Jasper Jolly 

Britishvolt ‘gigafactory’ site to be sold for £110m to US private equity firm

Blackstone’s plans for data centre unlikely to generate thousands of jobs failed startup promised with Northumberland battery plant
  
  

Construction of the car batter factory at theBlyth site had begun by the time Britishvolt had been put on ‘life support’ in the summer of 2022.
Construction of the car batter factory at the
Blyth site had begun by the time Britishvolt had been put on ‘life support’ in the summer of 2022.
Photograph: Owen Humphreys/PA

The site in north-east England previously owned by the failed battery startup Britishvolt is to be bought for £110m by a US private equity firm, which plans to build one of Europe’s largest data centres.

Blackstone Group is to buy the 95-hectare (235-acre) site near Cambois in Northumberland to take advantage of its links to renewable energy, according to the receivers for one of the Britishvolt companies.

The receivers did not disclose the amount paid for the site, but Northumberland county council documents show the local authority will create a £110m “growth and investment endowment fund” as a result of the deal.

Britishvolt burst on to the scene in 2019, promising to build batteries to power Britain’s electric cars. The company garnered the support of the then prime minister, Boris Johnson, and a promise of £100m in government subsidy, before collapsing in early 2023.

The site formerly housed Blyth power station, a pair of coal-fired units. The receiversBob Maxwell and Julian Pitts of Begbies Traynor Group said Blackstone planned to turn the site into “one of the largest data centre facilities in western Europe”.

Analysts expect demand for data centres to continue to grow rapidly as households and businesses stream and send ever more digital content and information, and demand for cloud internet services and artificial intelligence also increase.

The deal will secure the future of a large brownfield site in a relatively deprived part of the UK. It will also be able to make use of local green-power generation including from offshore wind. However, it is also likely to end the dream of securing thousands of jobs at the site, which had been the hope of the council. It had retained an option to buy back the site for £4m, the price Britishvolt paid, if the owners failed to build a gigafactory.

The startup had promised to bring as many as 3,000 jobs to the region with an ambitious plan to build a second car battery “gigafactory” in the north-east of England that rivalled the Chinese-owned AESC plant in Sunderland. Britishvolt managed to win tens of millions of pounds of investment from the FTSE 100 companies Ashtead and Glencore, as well as Tritax, a property investment arm of the asset manager abrdn.

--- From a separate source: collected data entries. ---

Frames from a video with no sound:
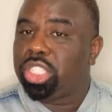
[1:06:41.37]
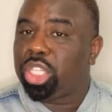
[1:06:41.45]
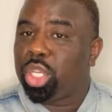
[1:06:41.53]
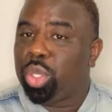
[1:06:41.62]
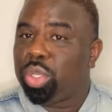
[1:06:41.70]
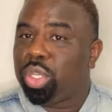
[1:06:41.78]

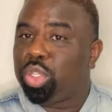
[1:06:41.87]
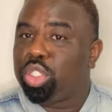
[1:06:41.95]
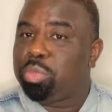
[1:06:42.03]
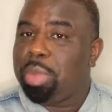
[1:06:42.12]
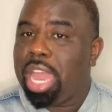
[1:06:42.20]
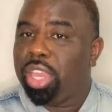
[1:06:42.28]
cute little
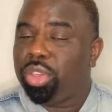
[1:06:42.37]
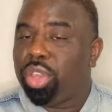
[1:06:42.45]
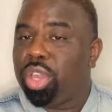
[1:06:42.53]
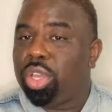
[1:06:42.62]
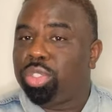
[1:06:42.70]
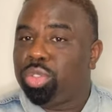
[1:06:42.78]
spot you can
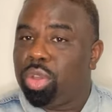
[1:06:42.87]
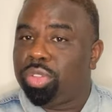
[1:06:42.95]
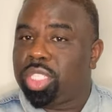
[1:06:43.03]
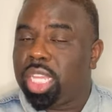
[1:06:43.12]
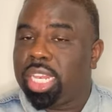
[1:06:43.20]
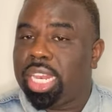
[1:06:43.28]
go to on
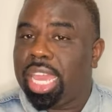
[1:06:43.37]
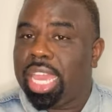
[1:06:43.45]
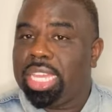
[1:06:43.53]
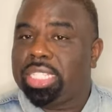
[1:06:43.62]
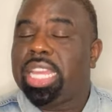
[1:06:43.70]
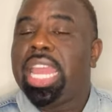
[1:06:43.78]

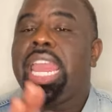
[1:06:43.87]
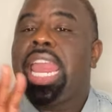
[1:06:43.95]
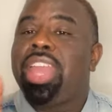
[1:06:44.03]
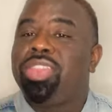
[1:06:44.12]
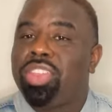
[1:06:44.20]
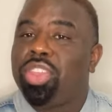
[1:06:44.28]
Sundays,
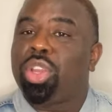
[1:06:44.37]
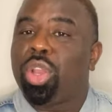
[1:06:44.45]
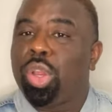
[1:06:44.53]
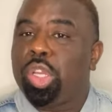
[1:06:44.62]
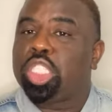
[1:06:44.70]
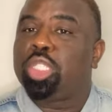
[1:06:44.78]
and then the
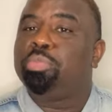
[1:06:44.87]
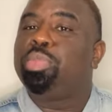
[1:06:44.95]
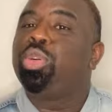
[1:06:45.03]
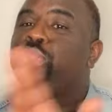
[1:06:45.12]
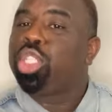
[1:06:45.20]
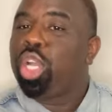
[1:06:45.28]
girls
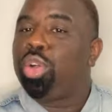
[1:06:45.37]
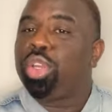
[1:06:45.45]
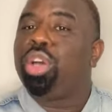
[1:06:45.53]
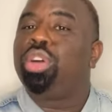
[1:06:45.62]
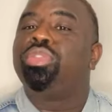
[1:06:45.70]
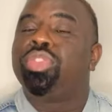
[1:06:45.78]
pooch on
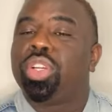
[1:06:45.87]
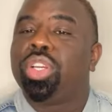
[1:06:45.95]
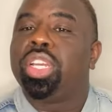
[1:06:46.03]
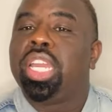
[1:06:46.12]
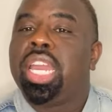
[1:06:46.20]
over.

However, the project floundered as Britishvolt spent heavily on developing its own battery technology, and failed to secure the orders it needed to unlock further funding. Construction at the site started, but the Guardian revealed that it was put on “life support” in the summer of 2022.

Maxwell of Begbies Traynor said of the Blackstone deal: “From a difficult situation, the future sale will ensure a very bright future for the site. This transaction ensures that a well-funded and respected new owner can bring the enterprise and employment to the site that it deserves, and will be a huge boost for the whole region.

“Its scale and location make it perfect as the location for a European data hub, and the plans put forward will hopefully kickstart an entire tech industry cluster in the north-east from the site.”